Note that the program and service name is all lowercase letters.
- mdce_def file
The file that defines all the defaults for the mdce processes by allowing you to set preferences or definitions in the form of parameter values.
- MPI
Message Passing Interface, the means by which workers communicate with each other while running tasks in the same job.
- node
A computer that is part of a cluster.
- parallel application
The same application that runs on several workers simultaneously, with communication, shared data, or synchronization points between the workers.
- parallel pool
A collection of workers that is reserved by the client, created using
parpool
and runs a special communicating job for execution ofparfor
-loops,spmd
statements, anddistributed
arrays.- private array
An array which resides in the workspaces of one or more, but perhaps not all workers. There might or might not be a relationship between the values of these arrays among the workers.
- random port
A random unprivileged TCP port, i.e., a random TCP port above 1024.
- register a worker
The action that happens when both worker and MATLAB job scheduler are started and the worker contacts the job scheduler.
- replicated array
An array which resides in the workspaces of all workers, and whose size and content are identical on all workers.
- scheduler
The process, either local, third-party, or the MATLAB job scheduler, that queues jobs and assigns tasks to workers.

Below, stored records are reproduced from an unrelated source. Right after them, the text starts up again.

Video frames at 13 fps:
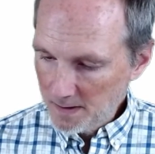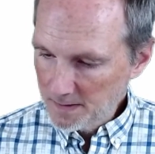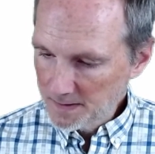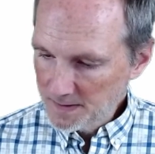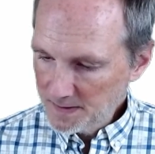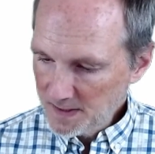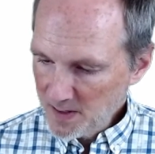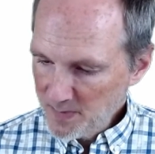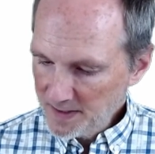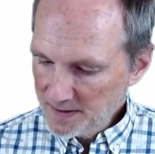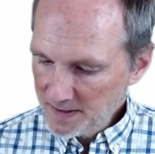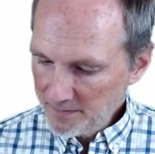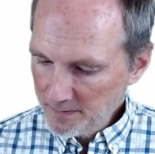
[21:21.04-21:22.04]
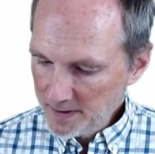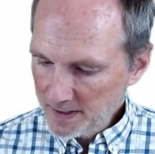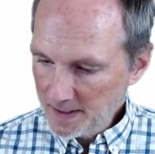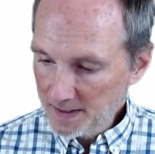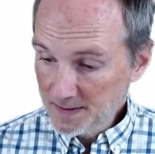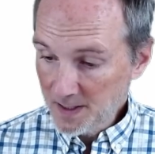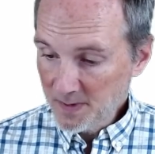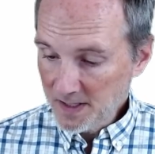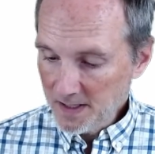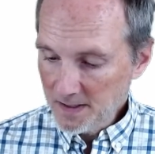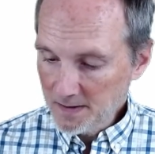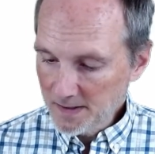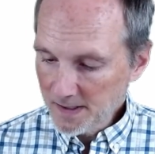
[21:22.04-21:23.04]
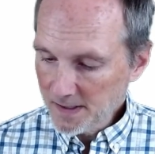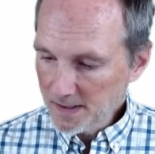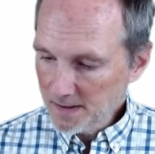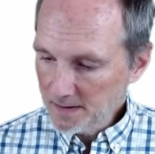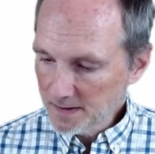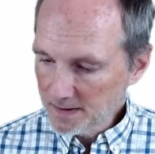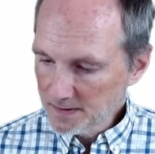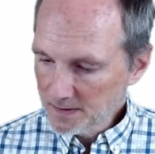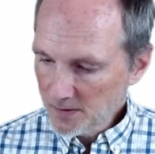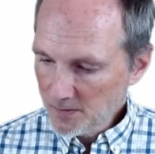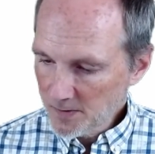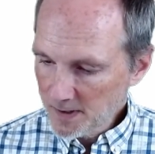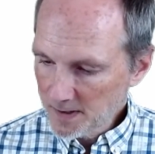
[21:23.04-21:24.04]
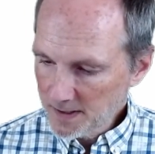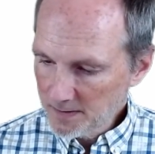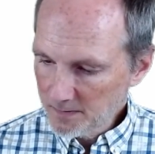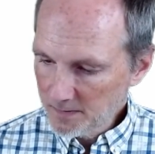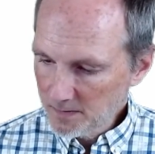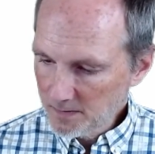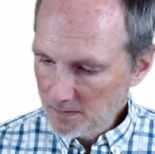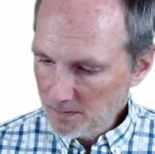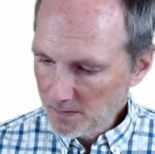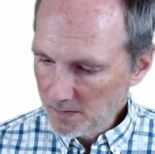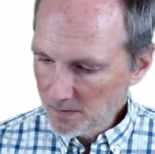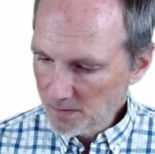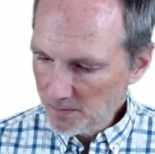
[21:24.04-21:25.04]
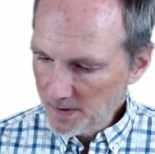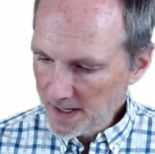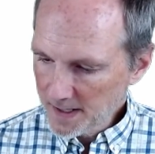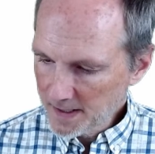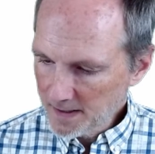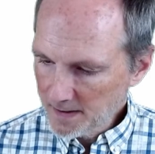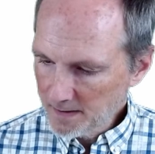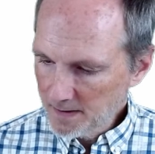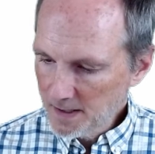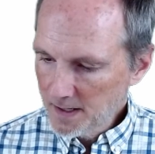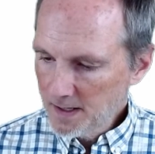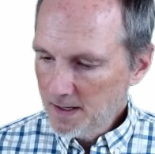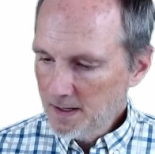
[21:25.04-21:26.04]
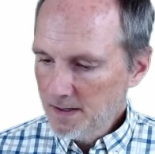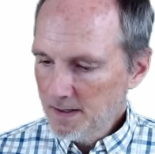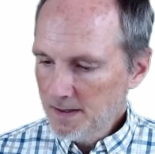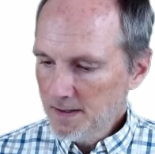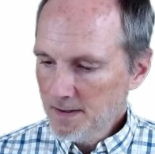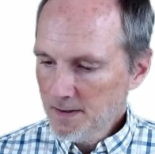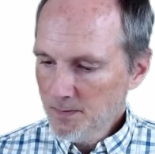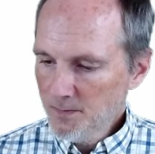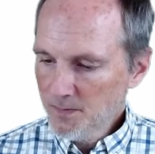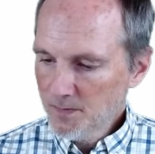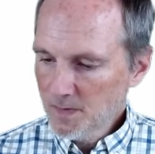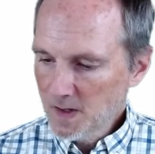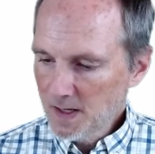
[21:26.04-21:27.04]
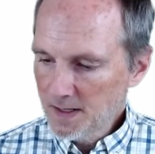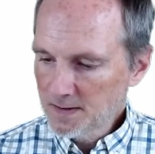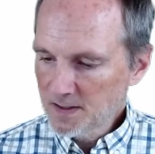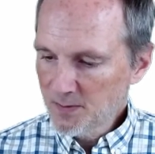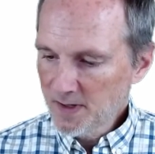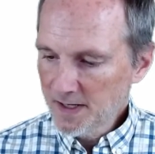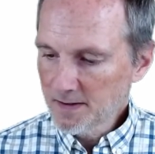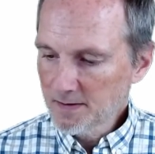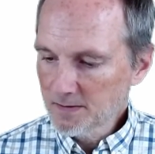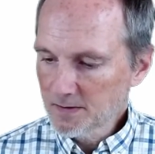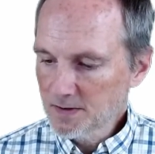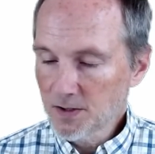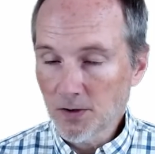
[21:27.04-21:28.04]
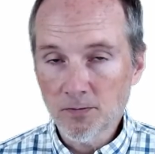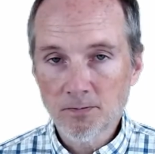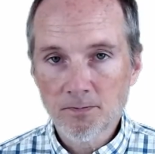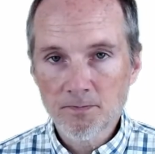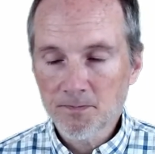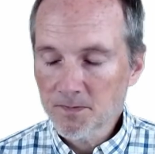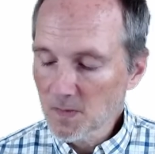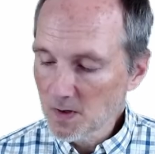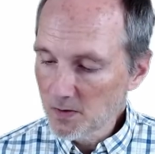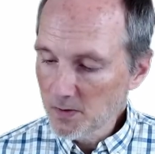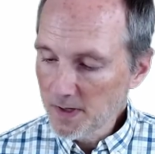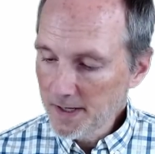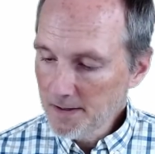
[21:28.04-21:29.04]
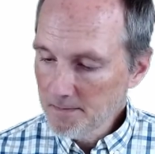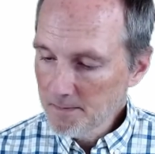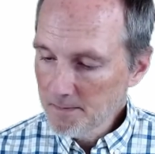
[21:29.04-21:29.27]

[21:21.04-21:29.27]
C beats everything except E and D, and so on. And the ranking ends up like so. Okay.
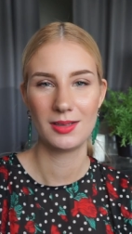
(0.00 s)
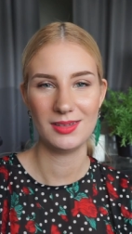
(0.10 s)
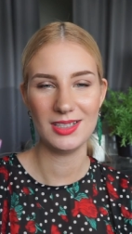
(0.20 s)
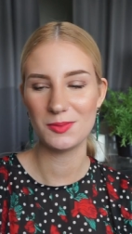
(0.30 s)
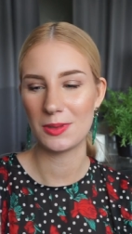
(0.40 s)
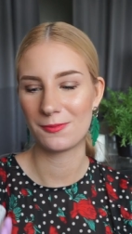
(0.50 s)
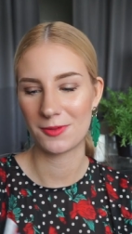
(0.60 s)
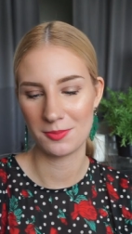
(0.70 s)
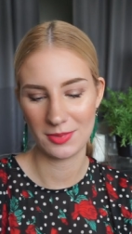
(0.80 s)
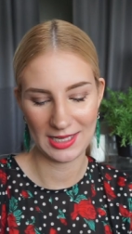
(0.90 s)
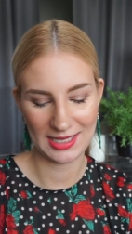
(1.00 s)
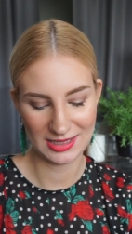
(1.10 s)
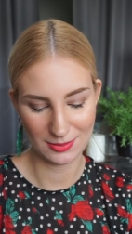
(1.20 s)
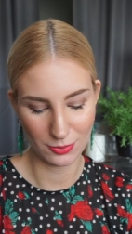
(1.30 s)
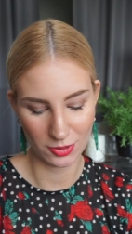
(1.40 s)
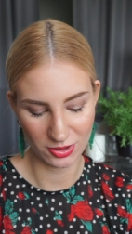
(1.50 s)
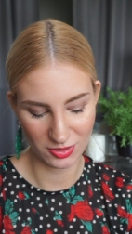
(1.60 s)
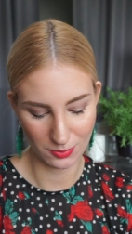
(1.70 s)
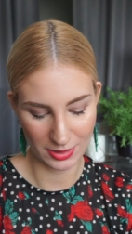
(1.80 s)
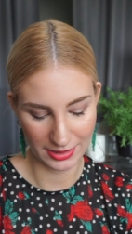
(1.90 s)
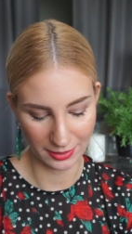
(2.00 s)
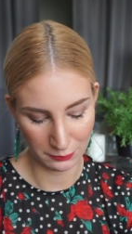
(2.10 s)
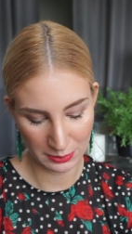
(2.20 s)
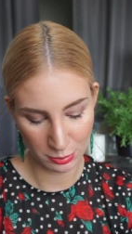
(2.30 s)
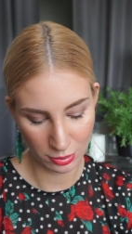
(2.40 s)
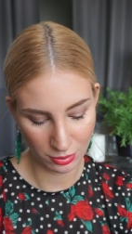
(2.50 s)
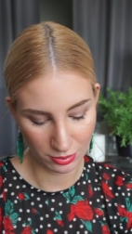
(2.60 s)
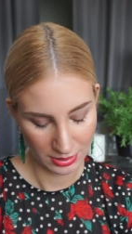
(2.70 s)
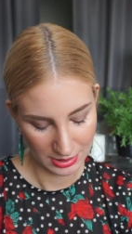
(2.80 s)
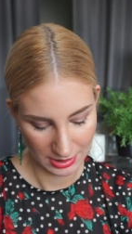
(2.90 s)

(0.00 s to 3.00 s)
this one from Kate Moss by Rimmel,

- spmd (single program multiple data)
A block of code that executes simultaneously on multiple workers in a parallel pool. Each worker can operate on a different data set or different portion of distributed data, and can communicate with other participating workers while performing the parallel computations.
- task
One segment of a job to be evaluated by a worker.
- thread
smallest set of instructions that can be managed independently by a scheduler. On a GPU, multiprocessor or multicore system, multiple threads can be executed simultaneously (multi-threading)
- variant array
An array which resides in the workspaces of all workers, but whose content differs on these workers.
- worker
The MATLAB session that performs the task computations. Also known as the MATLAB worker or worker process.
- worker checkpoint information
Files required by the worker during the execution of tasks.